1. Make sure your code runs without any errors after reinitializing the kernel and removing all saved variables.
2. After completing your code and saving your results, zip the folder with name as ``Team_<team_name>_MR2021_Assignment_<assignment_number>.zip``

# Set Up

We highly recommend using anaconda distribution or at the minimum, virtual environments for this assignment.
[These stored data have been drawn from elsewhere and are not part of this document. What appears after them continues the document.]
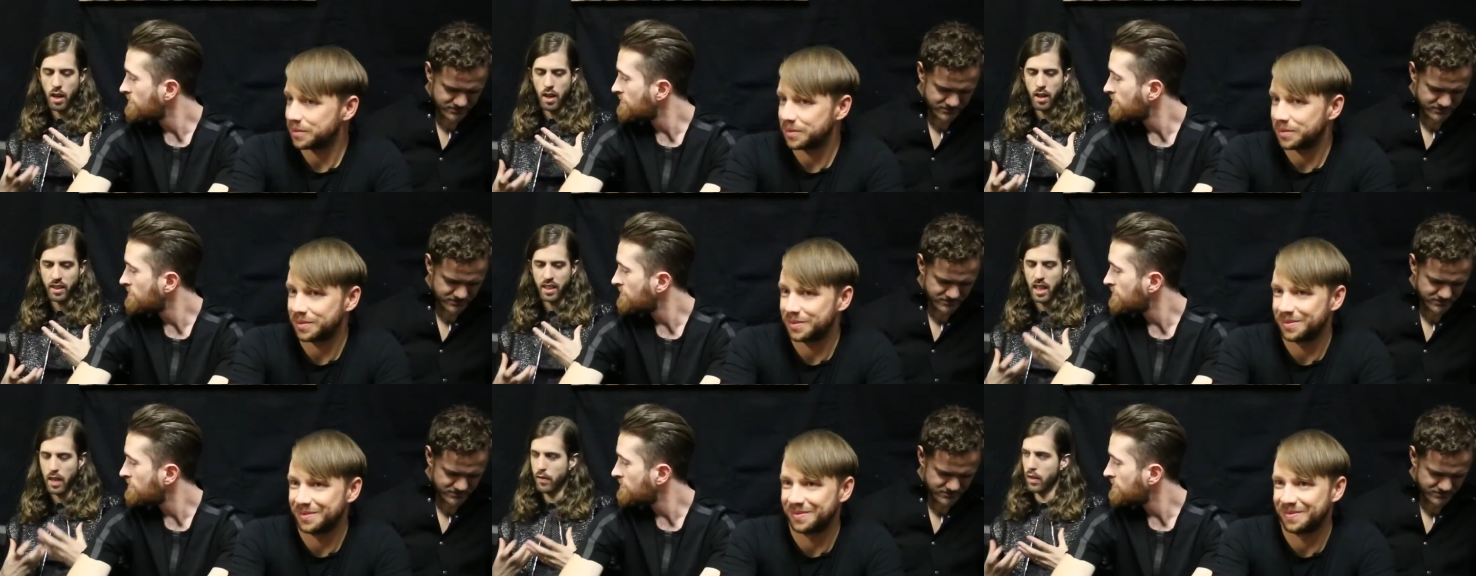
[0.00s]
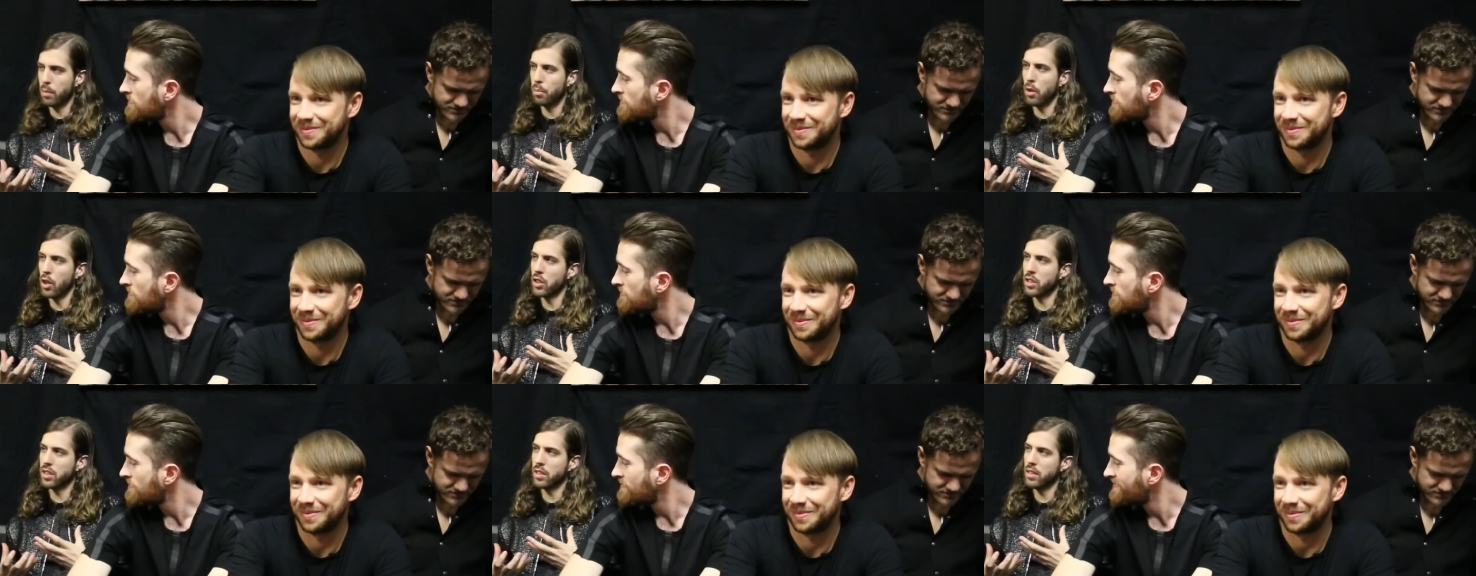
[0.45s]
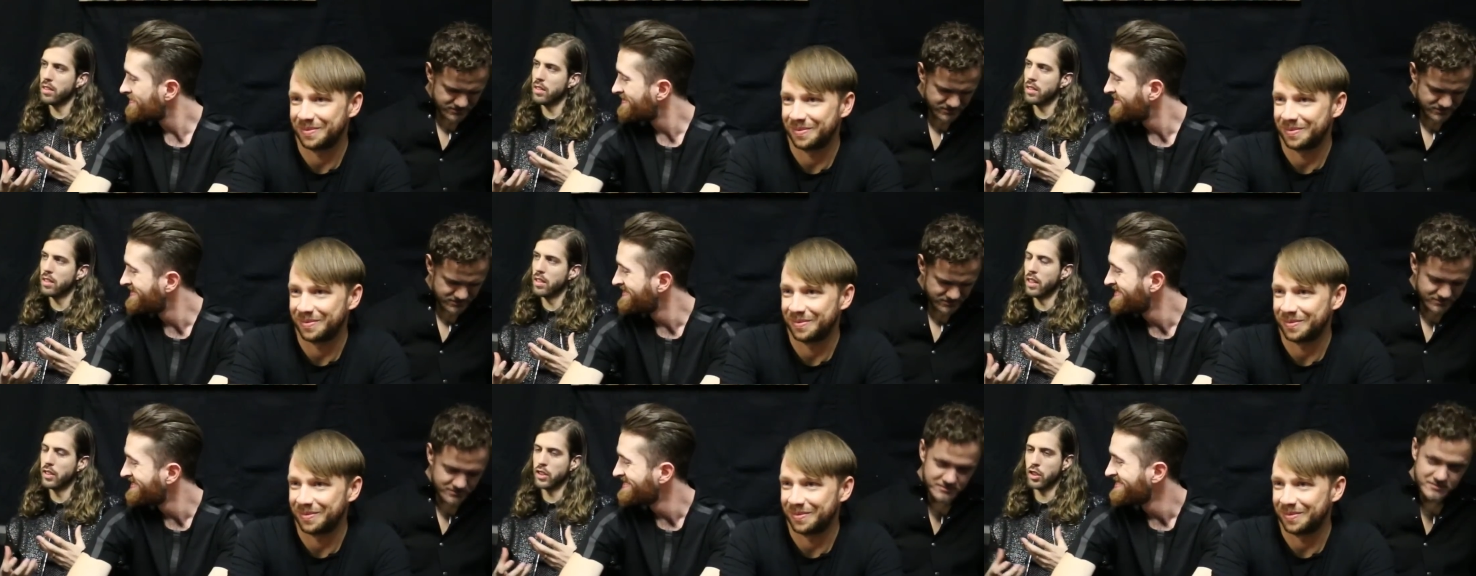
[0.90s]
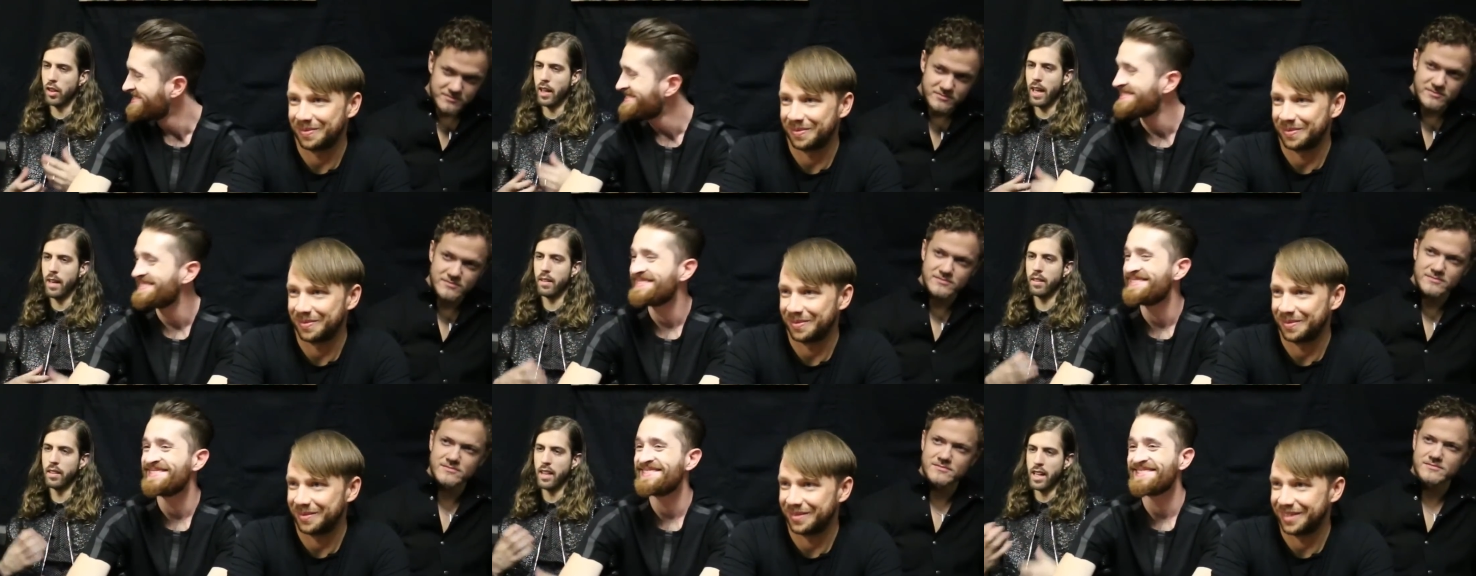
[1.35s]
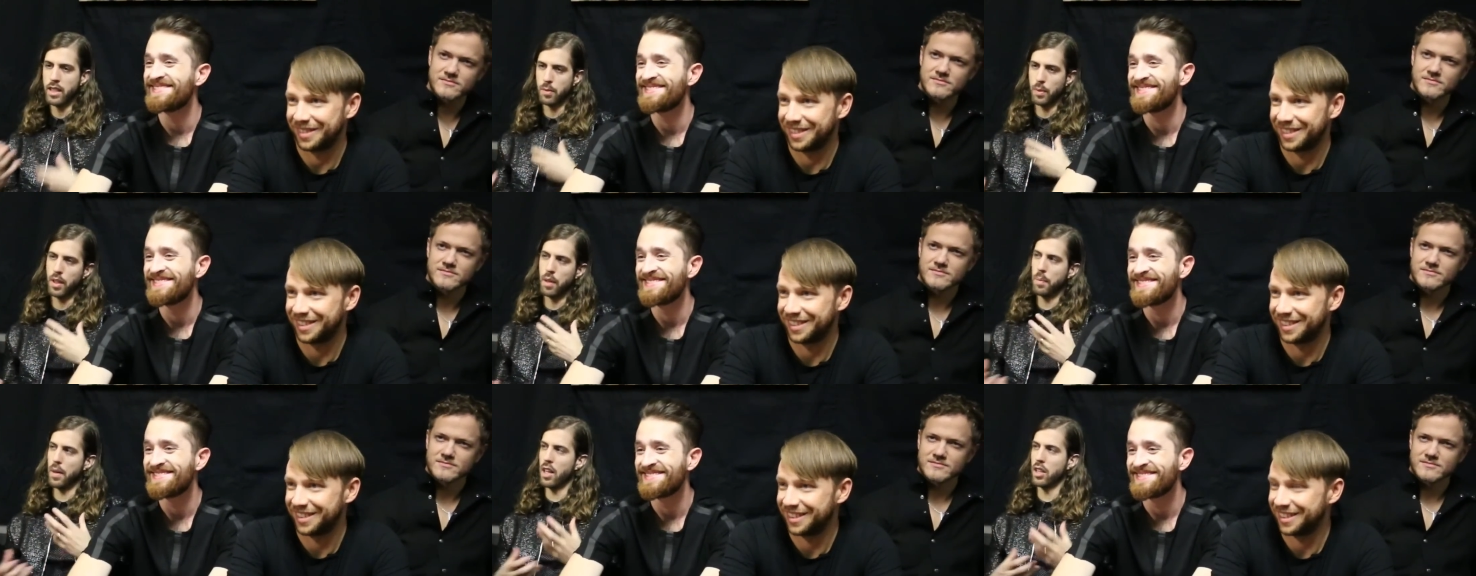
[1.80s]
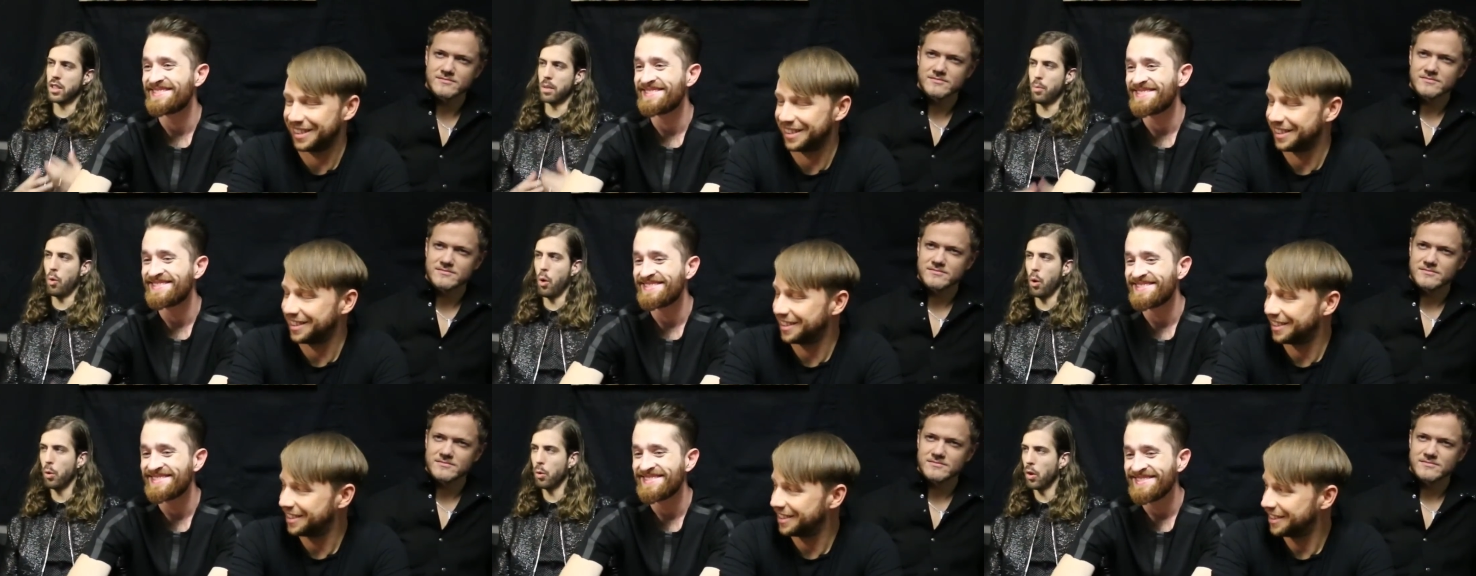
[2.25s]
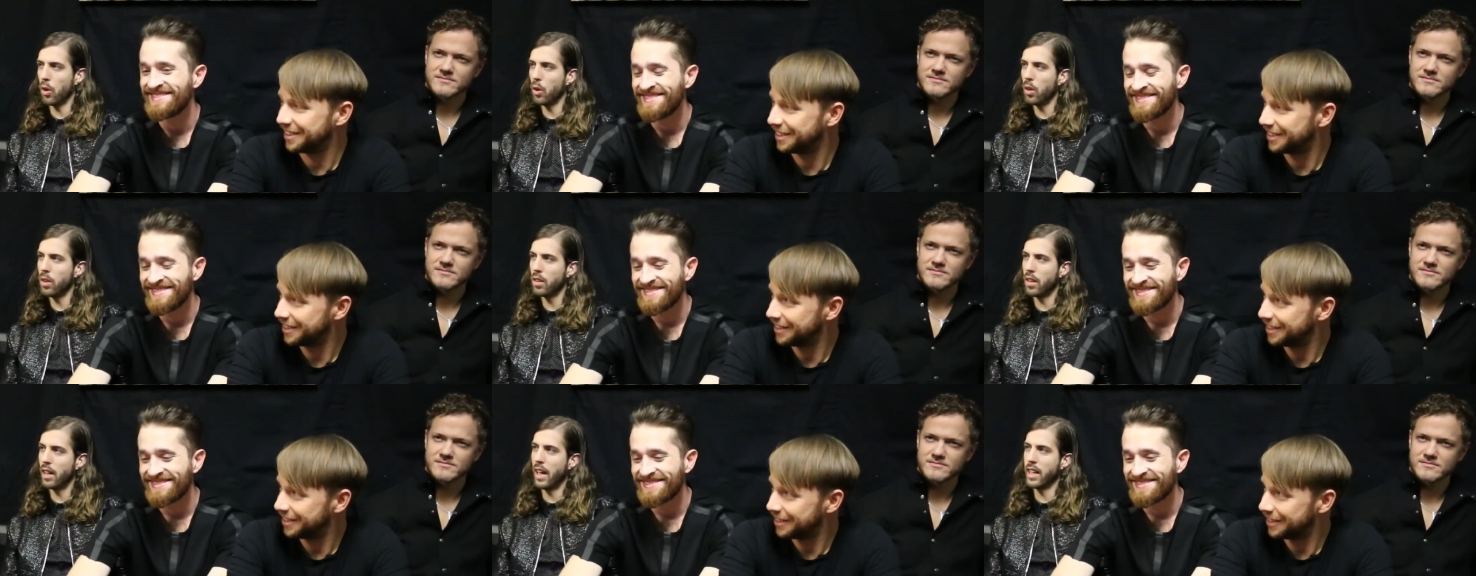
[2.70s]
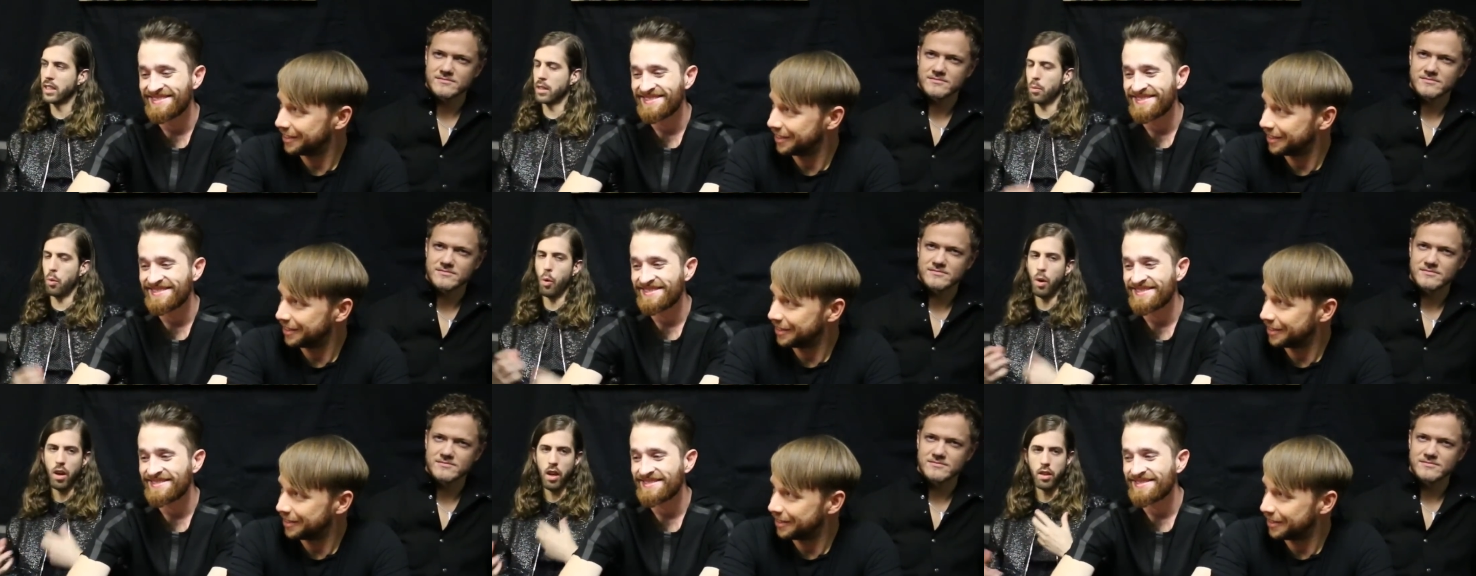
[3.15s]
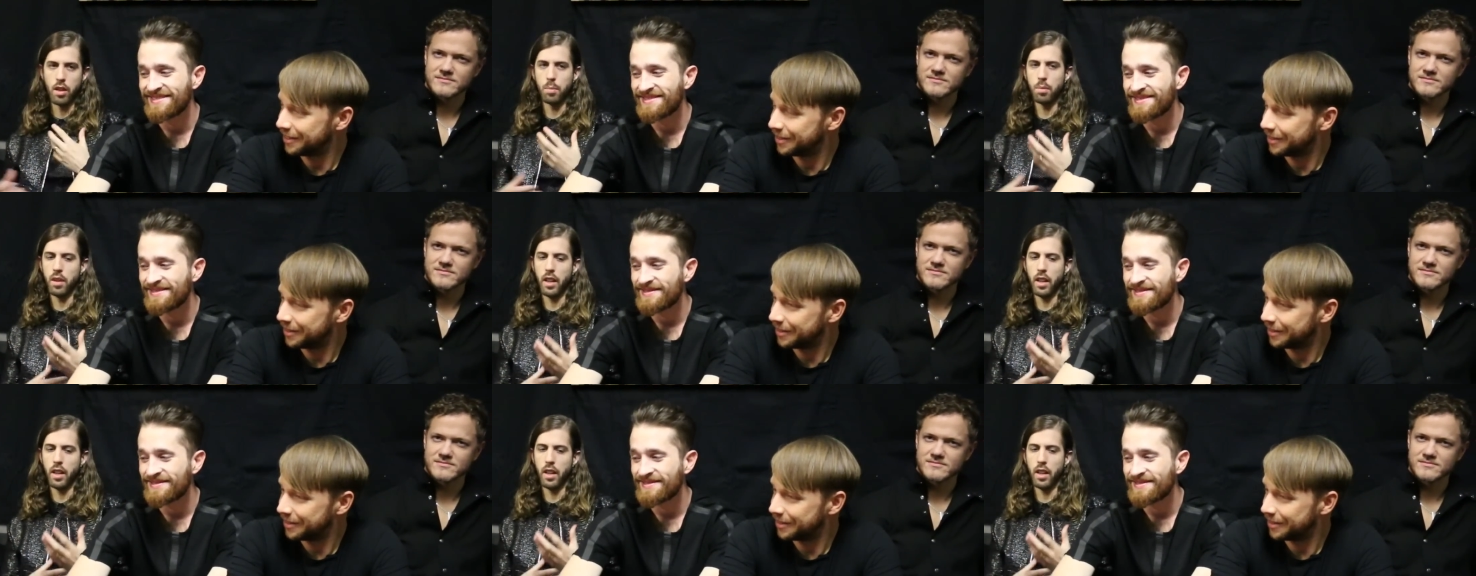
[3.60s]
Speaker 1: uh, giving person, mm -hmm. and so that lends me to be a support role. I support other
All assignments will be python based, hence familiarising yourself with Python is essential.


## Setting up Anaconda environment (Recommended)

1. Install Anaconda or Miniconda from [here](https://docs.conda.io/projects/conda/en/latest/user-guide/install/linux.html) depending on your requirements.
2. Now simply run `conda env create -f environment.yml` in the current folder to create an environment `mr_assignment1` (`environment.yml` can be found in `misc/`).
3. Activate it using `conda activate mr_assignment1`.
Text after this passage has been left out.